▶ [Task goal]
Using the records below, repeat exactly the lines from the one holding "Video frames at" through the one holding "What the speaker", both ends included, and no others.

▶ [Entries shown]
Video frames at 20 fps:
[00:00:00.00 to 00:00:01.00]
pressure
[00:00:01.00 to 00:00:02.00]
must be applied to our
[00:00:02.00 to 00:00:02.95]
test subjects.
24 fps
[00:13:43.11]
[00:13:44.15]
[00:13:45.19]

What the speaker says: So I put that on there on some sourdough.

* * *

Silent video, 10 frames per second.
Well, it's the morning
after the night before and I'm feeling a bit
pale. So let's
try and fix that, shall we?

▶ [Task solution]
Video frames at 20 fps:
[00:00:00.00 to 00:00:01.00]
pressure
[00:00:01.00 to 00:00:02.00]
must be applied to our
[00:00:02.00 to 00:00:02.95]
test subjects.
24 fps
[00:13:43.11]
[00:13:44.15]
[00:13:45.19]

What the speaker says: So I put that on there on some sourdough.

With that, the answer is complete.